Without including the pictures, copy each line below exactly as it reads.
=== Data for analysis ===
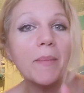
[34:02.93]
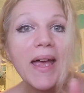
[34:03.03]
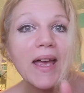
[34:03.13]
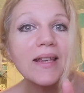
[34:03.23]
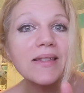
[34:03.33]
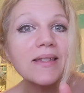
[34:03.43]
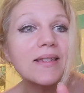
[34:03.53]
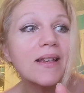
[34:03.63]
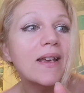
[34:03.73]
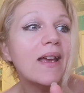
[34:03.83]
the mess,
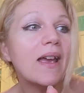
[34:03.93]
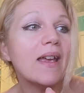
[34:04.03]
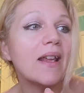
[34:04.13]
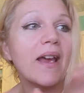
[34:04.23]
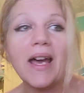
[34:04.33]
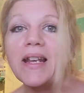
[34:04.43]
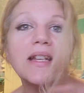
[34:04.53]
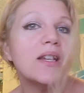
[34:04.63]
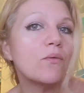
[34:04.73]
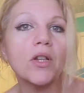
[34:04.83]
and I
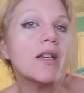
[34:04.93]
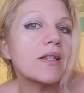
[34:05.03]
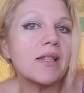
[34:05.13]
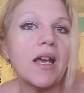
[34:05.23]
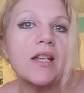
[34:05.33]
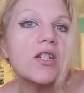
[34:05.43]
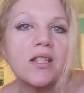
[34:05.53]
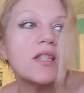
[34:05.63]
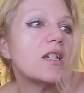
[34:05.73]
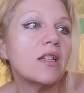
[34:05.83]
didn't even realize I had
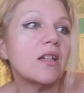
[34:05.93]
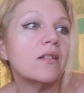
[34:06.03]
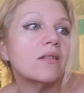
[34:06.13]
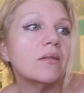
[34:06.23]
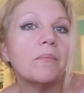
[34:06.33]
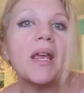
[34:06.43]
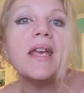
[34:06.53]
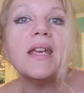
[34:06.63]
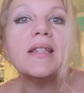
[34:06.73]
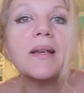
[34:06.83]
just eaten it.
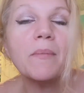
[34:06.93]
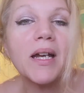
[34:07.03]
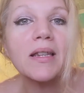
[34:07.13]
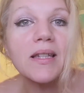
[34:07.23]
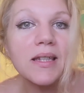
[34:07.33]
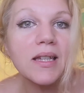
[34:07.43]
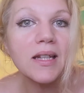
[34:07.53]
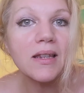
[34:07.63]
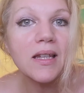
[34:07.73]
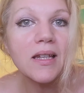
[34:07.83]
It is a mindless
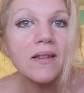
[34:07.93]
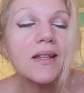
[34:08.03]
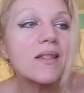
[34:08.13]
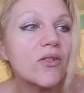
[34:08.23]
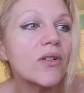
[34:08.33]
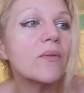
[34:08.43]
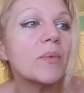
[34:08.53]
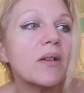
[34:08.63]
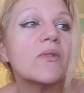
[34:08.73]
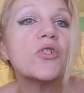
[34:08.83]
eating thing that started
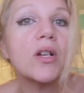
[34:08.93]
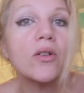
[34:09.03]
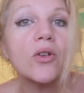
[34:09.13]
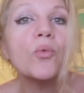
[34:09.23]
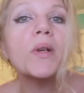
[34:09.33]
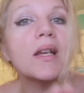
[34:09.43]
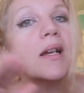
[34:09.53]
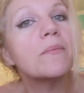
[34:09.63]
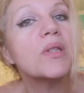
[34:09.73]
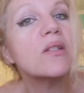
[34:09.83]
when I was younger when it
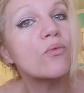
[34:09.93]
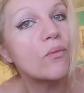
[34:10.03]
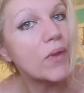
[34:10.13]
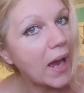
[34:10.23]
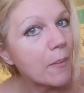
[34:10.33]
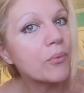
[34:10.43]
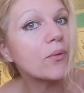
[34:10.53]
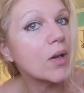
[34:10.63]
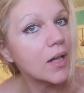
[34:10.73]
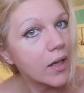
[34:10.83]
comes to that
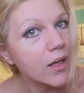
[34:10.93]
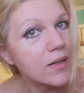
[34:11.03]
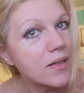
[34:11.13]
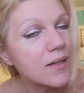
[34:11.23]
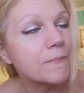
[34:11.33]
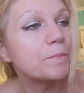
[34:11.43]
product.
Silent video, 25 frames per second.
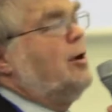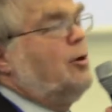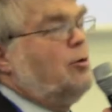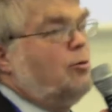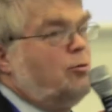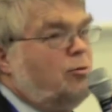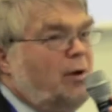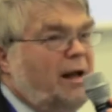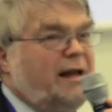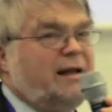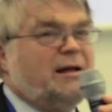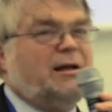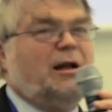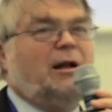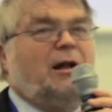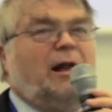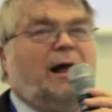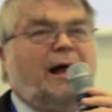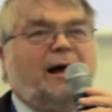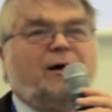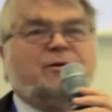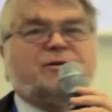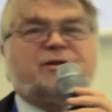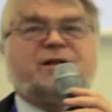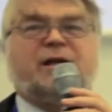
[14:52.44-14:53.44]
Rental
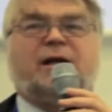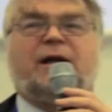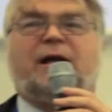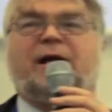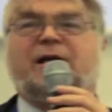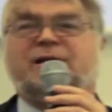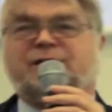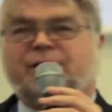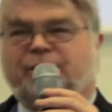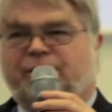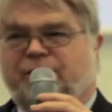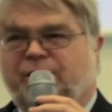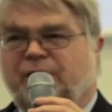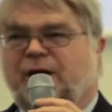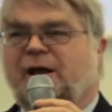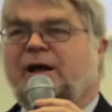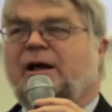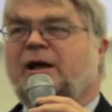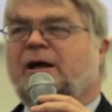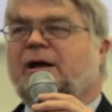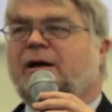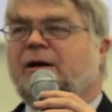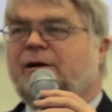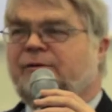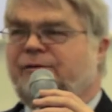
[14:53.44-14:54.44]
housing is
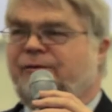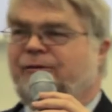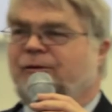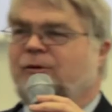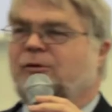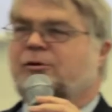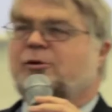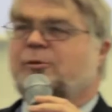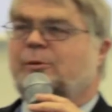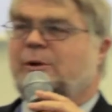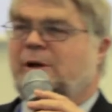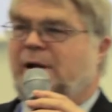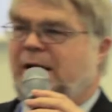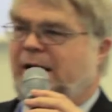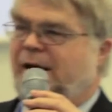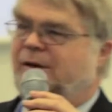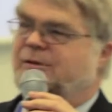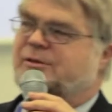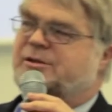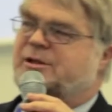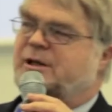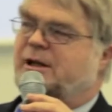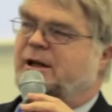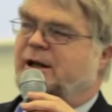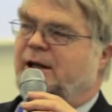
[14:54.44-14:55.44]
the affordable
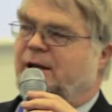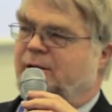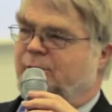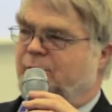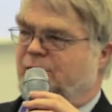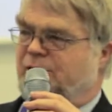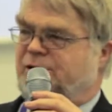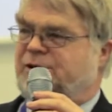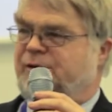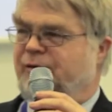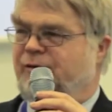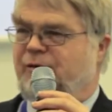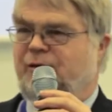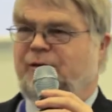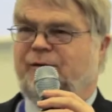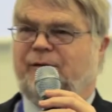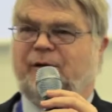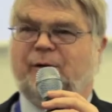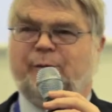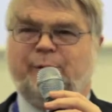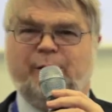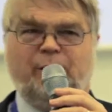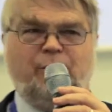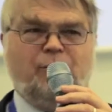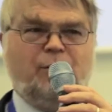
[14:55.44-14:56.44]
housing in much of the
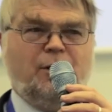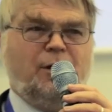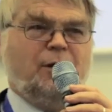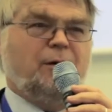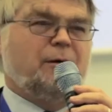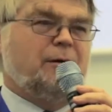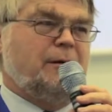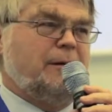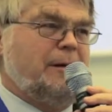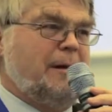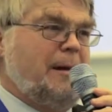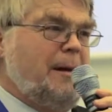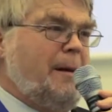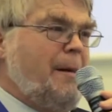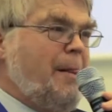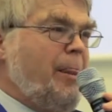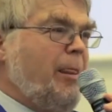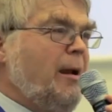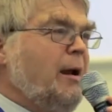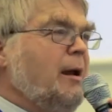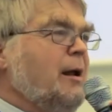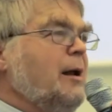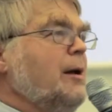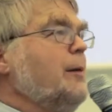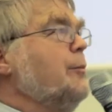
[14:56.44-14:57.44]
developing world.
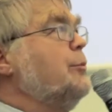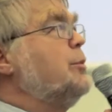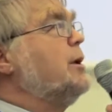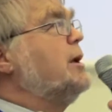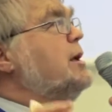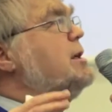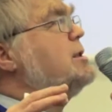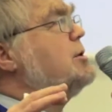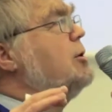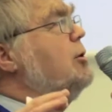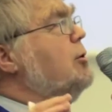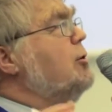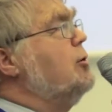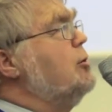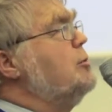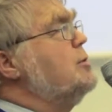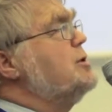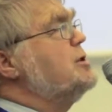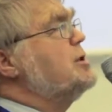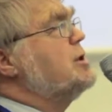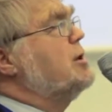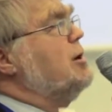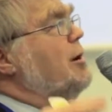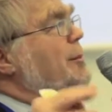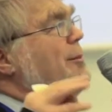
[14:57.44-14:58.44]
But it's
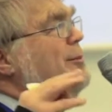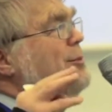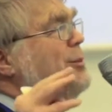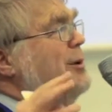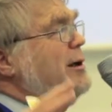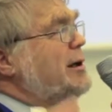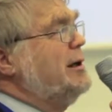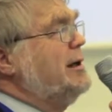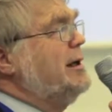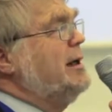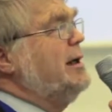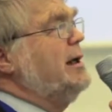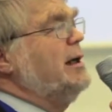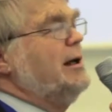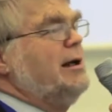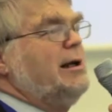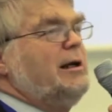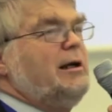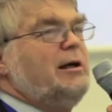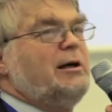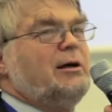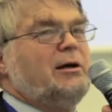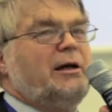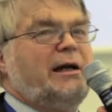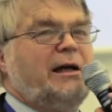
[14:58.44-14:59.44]
almost
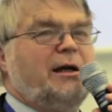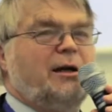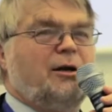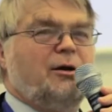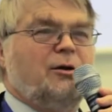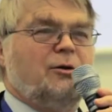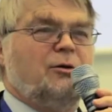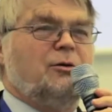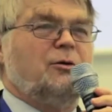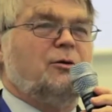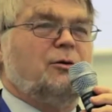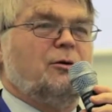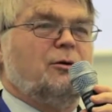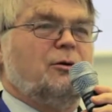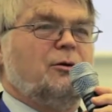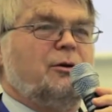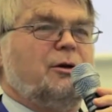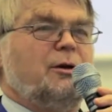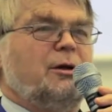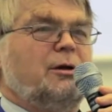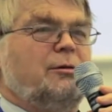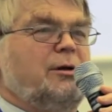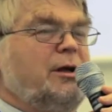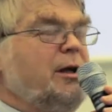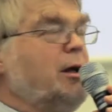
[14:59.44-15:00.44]
completely
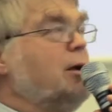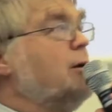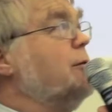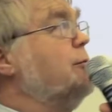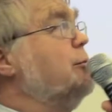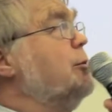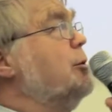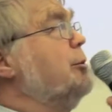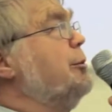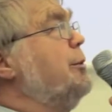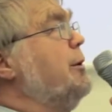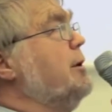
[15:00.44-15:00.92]
ignored in government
===
[Completed task]
[34:02.93]
[34:03.03]
[34:03.13]
[34:03.23]
[34:03.33]
[34:03.43]
[34:03.53]
[34:03.63]
[34:03.73]
[34:03.83]
the mess,
[34:03.93]
[34:04.03]
[34:04.13]
[34:04.23]
[34:04.33]
[34:04.43]
[34:04.53]
[34:04.63]
[34:04.73]
[34:04.83]
and I
[34:04.93]
[34:05.03]
[34:05.13]
[34:05.23]
[34:05.33]
[34:05.43]
[34:05.53]
[34:05.63]
[34:05.73]
[34:05.83]
didn't even realize I had
[34:05.93]
[34:06.03]
[34:06.13]
[34:06.23]
[34:06.33]
[34:06.43]
[34:06.53]
[34:06.63]
[34:06.73]
[34:06.83]
just eaten it.
[34:06.93]
[34:07.03]
[34:07.13]
[34:07.23]
[34:07.33]
[34:07.43]
[34:07.53]
[34:07.63]
[34:07.73]
[34:07.83]
It is a mindless
[34:07.93]
[34:08.03]
[34:08.13]
[34:08.23]
[34:08.33]
[34:08.43]
[34:08.53]
[34:08.63]
[34:08.73]
[34:08.83]
eating thing that started
[34:08.93]
[34:09.03]
[34:09.13]
[34:09.23]
[34:09.33]
[34:09.43]
[34:09.53]
[34:09.63]
[34:09.73]
[34:09.83]
when I was younger when it
[34:09.93]
[34:10.03]
[34:10.13]
[34:10.23]
[34:10.33]
[34:10.43]
[34:10.53]
[34:10.63]
[34:10.73]
[34:10.83]
comes to that
[34:10.93]
[34:11.03]
[34:11.13]
[34:11.23]
[34:11.33]
[34:11.43]
product.
Silent video, 25 frames per second.
[14:52.44-14:53.44]
Rental
[14:53.44-14:54.44]
housing is
[14:54.44-14:55.44]
the affordable
[14:55.44-14:56.44]
housing in much of the
[14:56.44-14:57.44]
developing world.
[14:57.44-14:58.44]
But it's
[14:58.44-14:59.44]
almost
[14:59.44-15:00.44]
completely
[15:00.44-15:00.92]
ignored in government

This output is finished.